PROBLEM DETAILS
Your response should consist of the entire listing, transcribed exactly, with every image left out.

====

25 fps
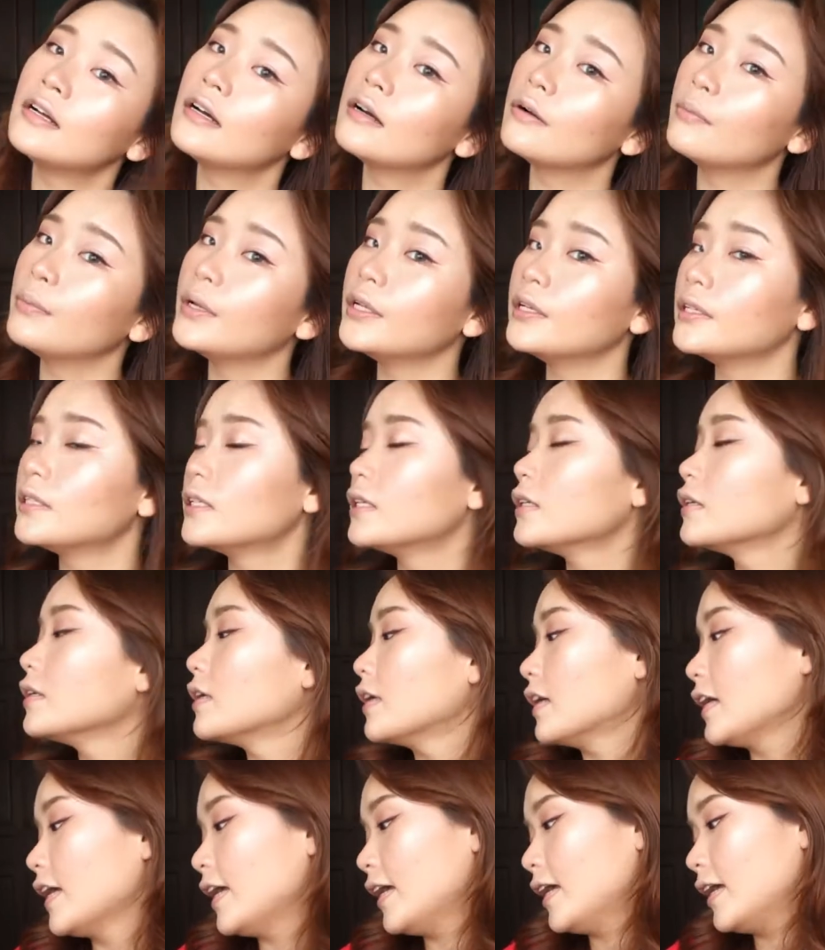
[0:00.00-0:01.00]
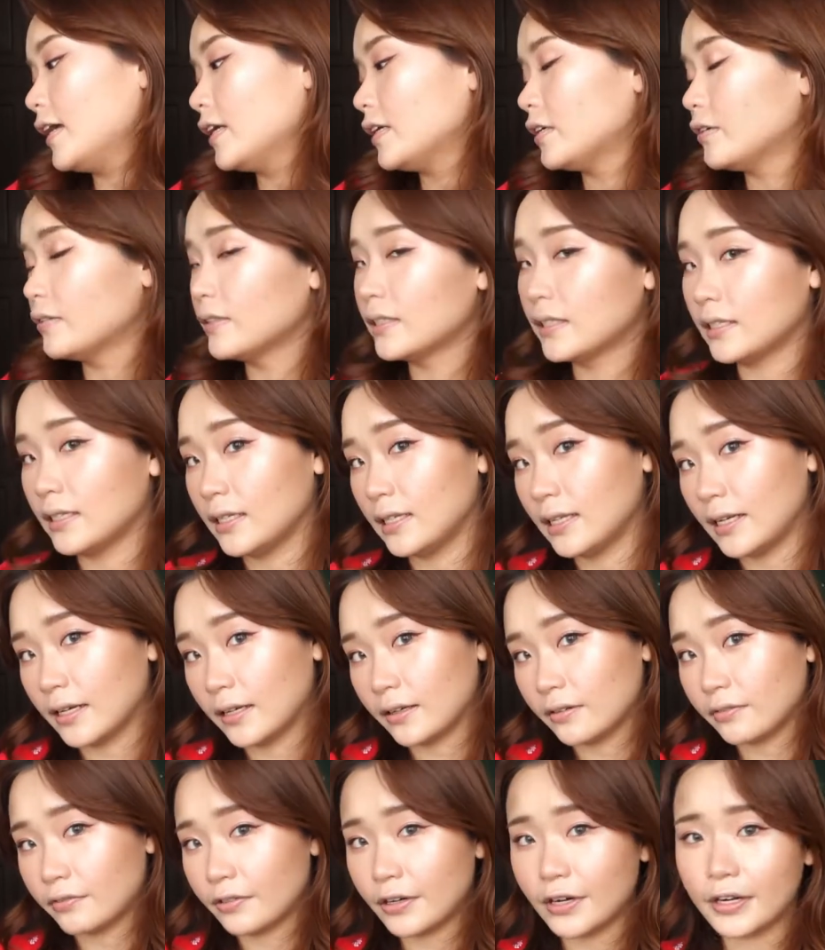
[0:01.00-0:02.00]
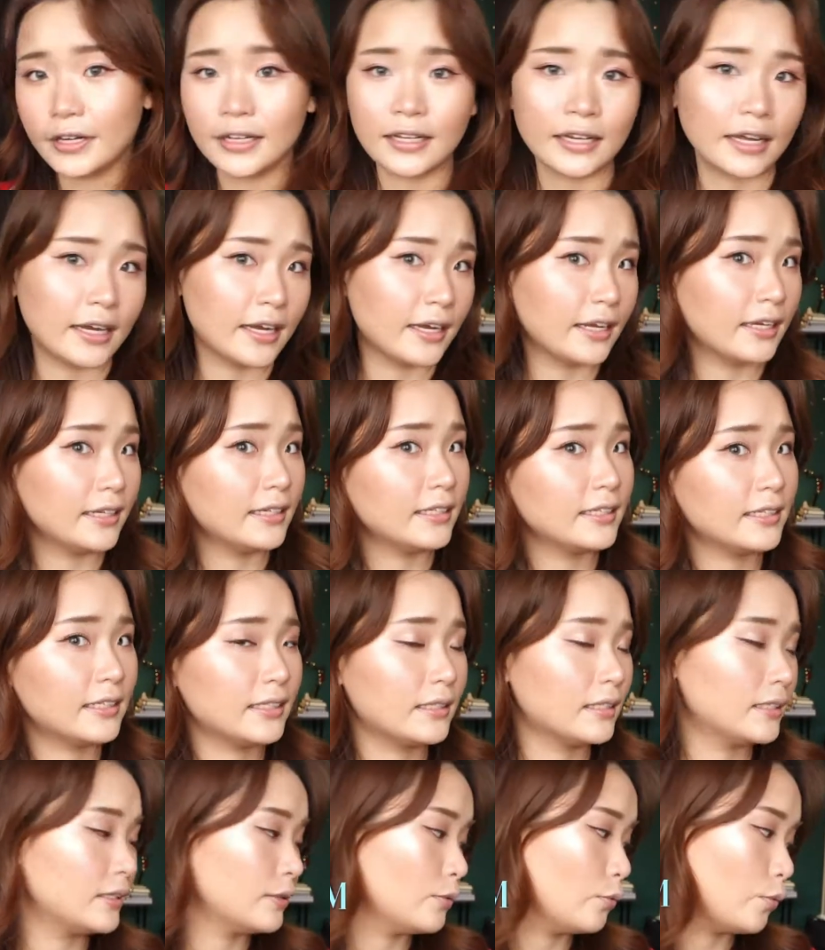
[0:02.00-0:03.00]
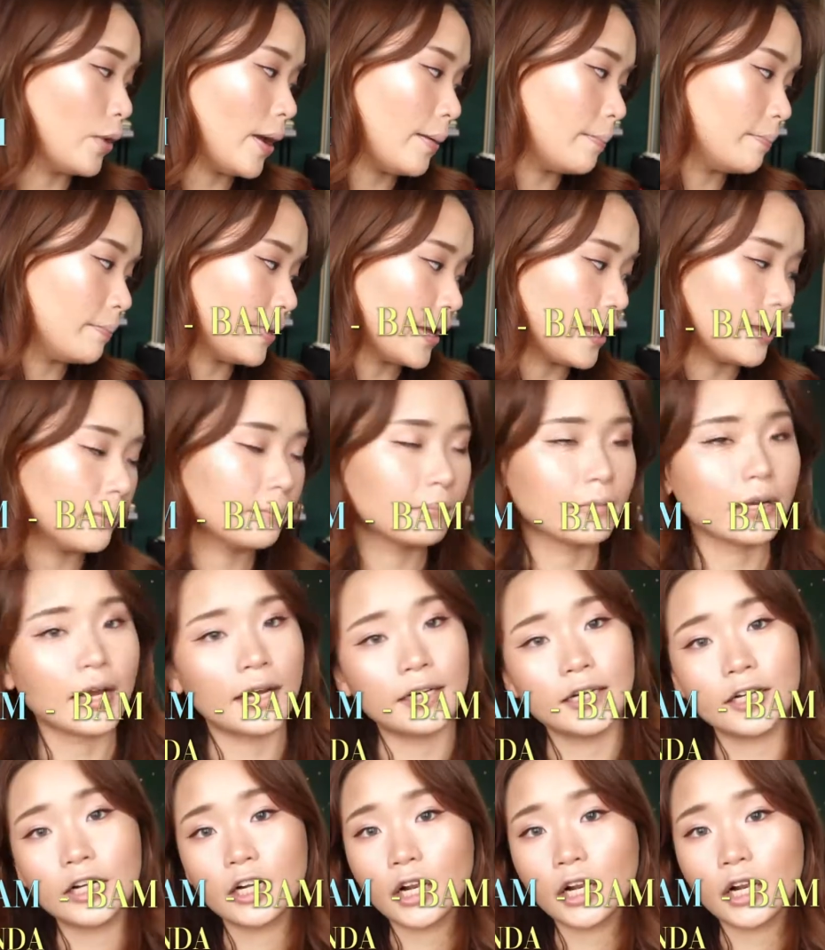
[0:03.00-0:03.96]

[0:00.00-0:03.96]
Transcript: when you tilt your head, you'll see like a very nice wham bam kind of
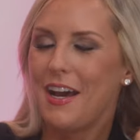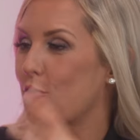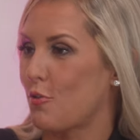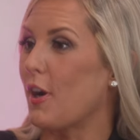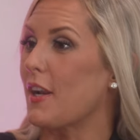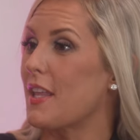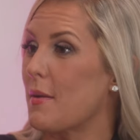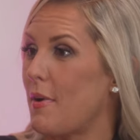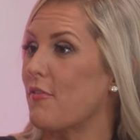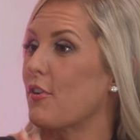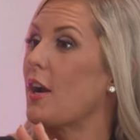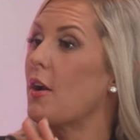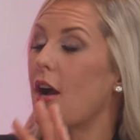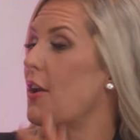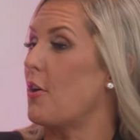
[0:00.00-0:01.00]
Creating that
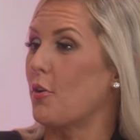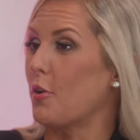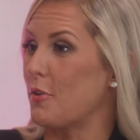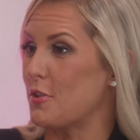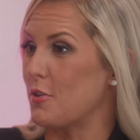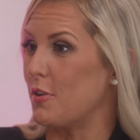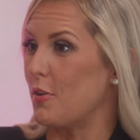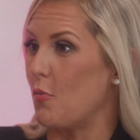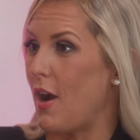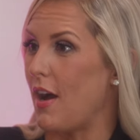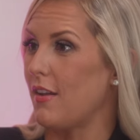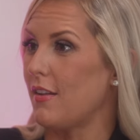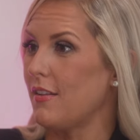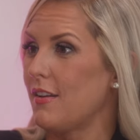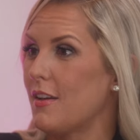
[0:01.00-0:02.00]
buffer, I don't always do it
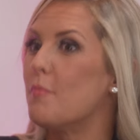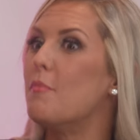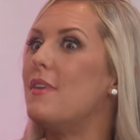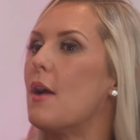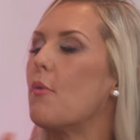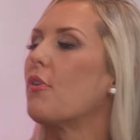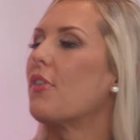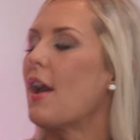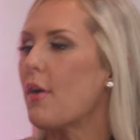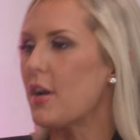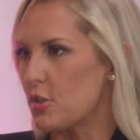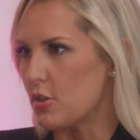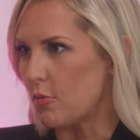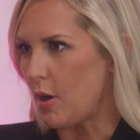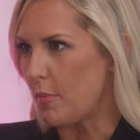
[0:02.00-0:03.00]
well. Well, now
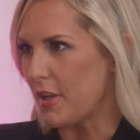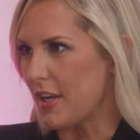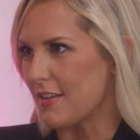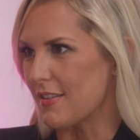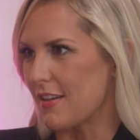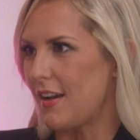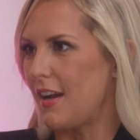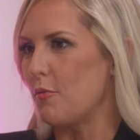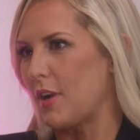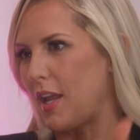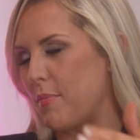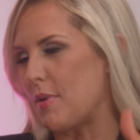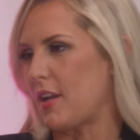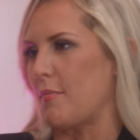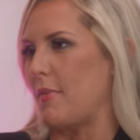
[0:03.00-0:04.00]
I do it well, because when
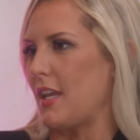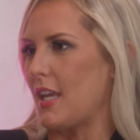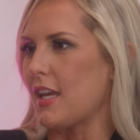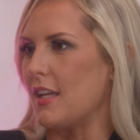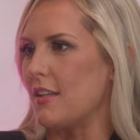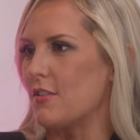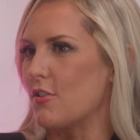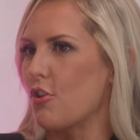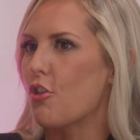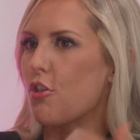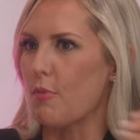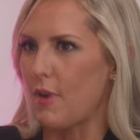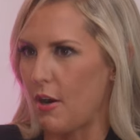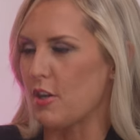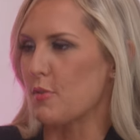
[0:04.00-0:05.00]
I pick up my kids
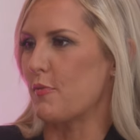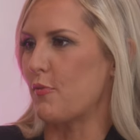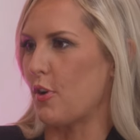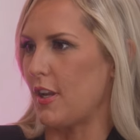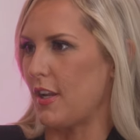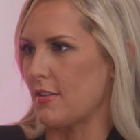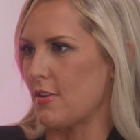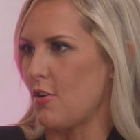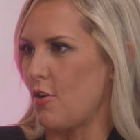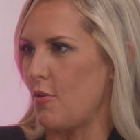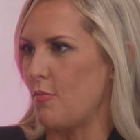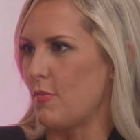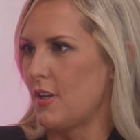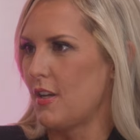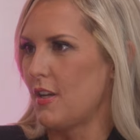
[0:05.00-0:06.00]
3 hours before he gets
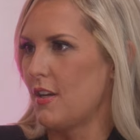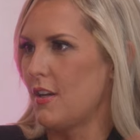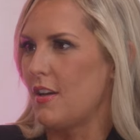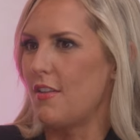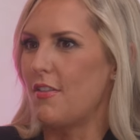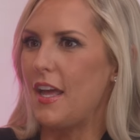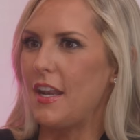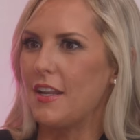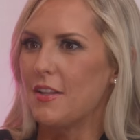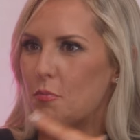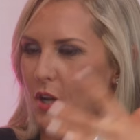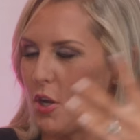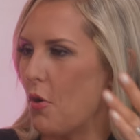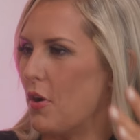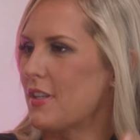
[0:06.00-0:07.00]
home, then
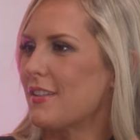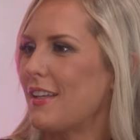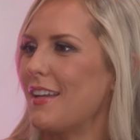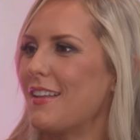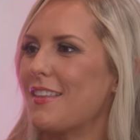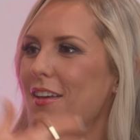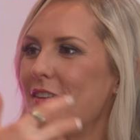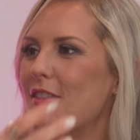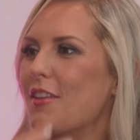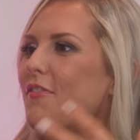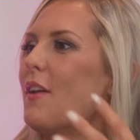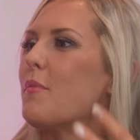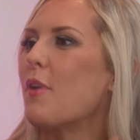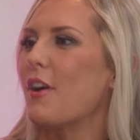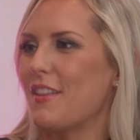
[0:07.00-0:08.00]
we go into like the
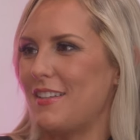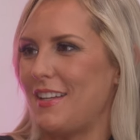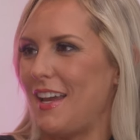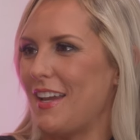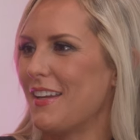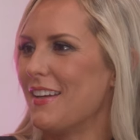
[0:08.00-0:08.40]
fun part of the day.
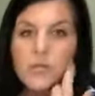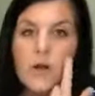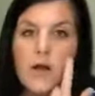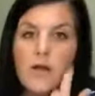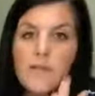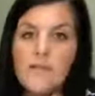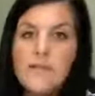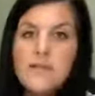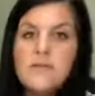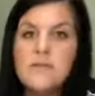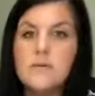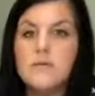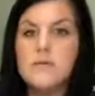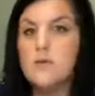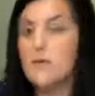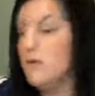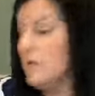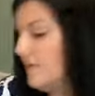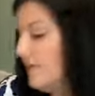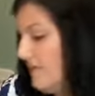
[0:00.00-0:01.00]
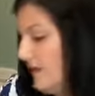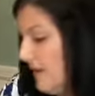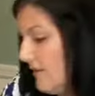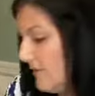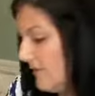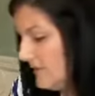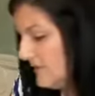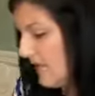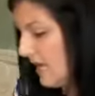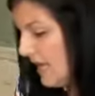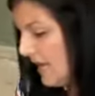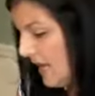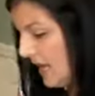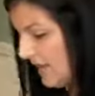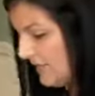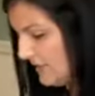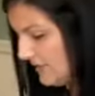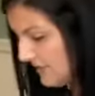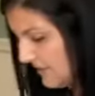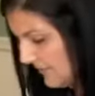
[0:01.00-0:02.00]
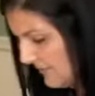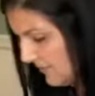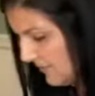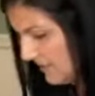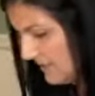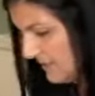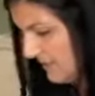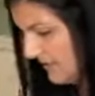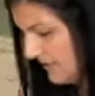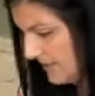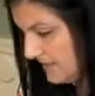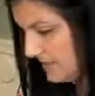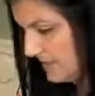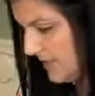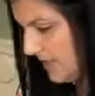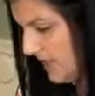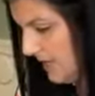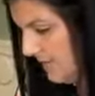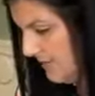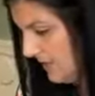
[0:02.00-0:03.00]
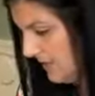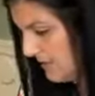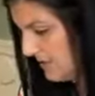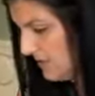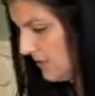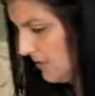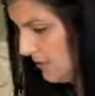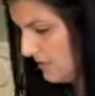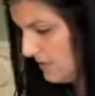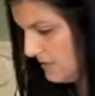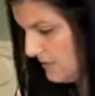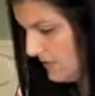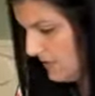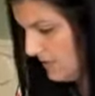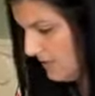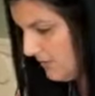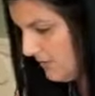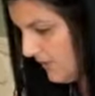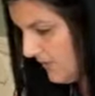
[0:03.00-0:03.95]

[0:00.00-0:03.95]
do all things with Sola flowers. And the summer is the best time because no one's running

====

RESPONSE BELOW
25 fps
[0:00.00-0:01.00]
[0:01.00-0:02.00]
[0:02.00-0:03.00]
[0:03.00-0:03.96]

[0:00.00-0:03.96]
Transcript: when you tilt your head, you'll see like a very nice wham bam kind of
[0:00.00-0:01.00]
Creating that
[0:01.00-0:02.00]
buffer, I don't always do it
[0:02.00-0:03.00]
well. Well, now
[0:03.00-0:04.00]
I do it well, because when
[0:04.00-0:05.00]
I pick up my kids
[0:05.00-0:06.00]
3 hours before he gets
[0:06.00-0:07.00]
home, then
[0:07.00-0:08.00]
we go into like the
[0:08.00-0:08.40]
fun part of the day.
[0:00.00-0:01.00]
[0:01.00-0:02.00]
[0:02.00-0:03.00]
[0:03.00-0:03.95]

[0:00.00-0:03.95]
do all things with Sola flowers. And the summer is the best time because no one's running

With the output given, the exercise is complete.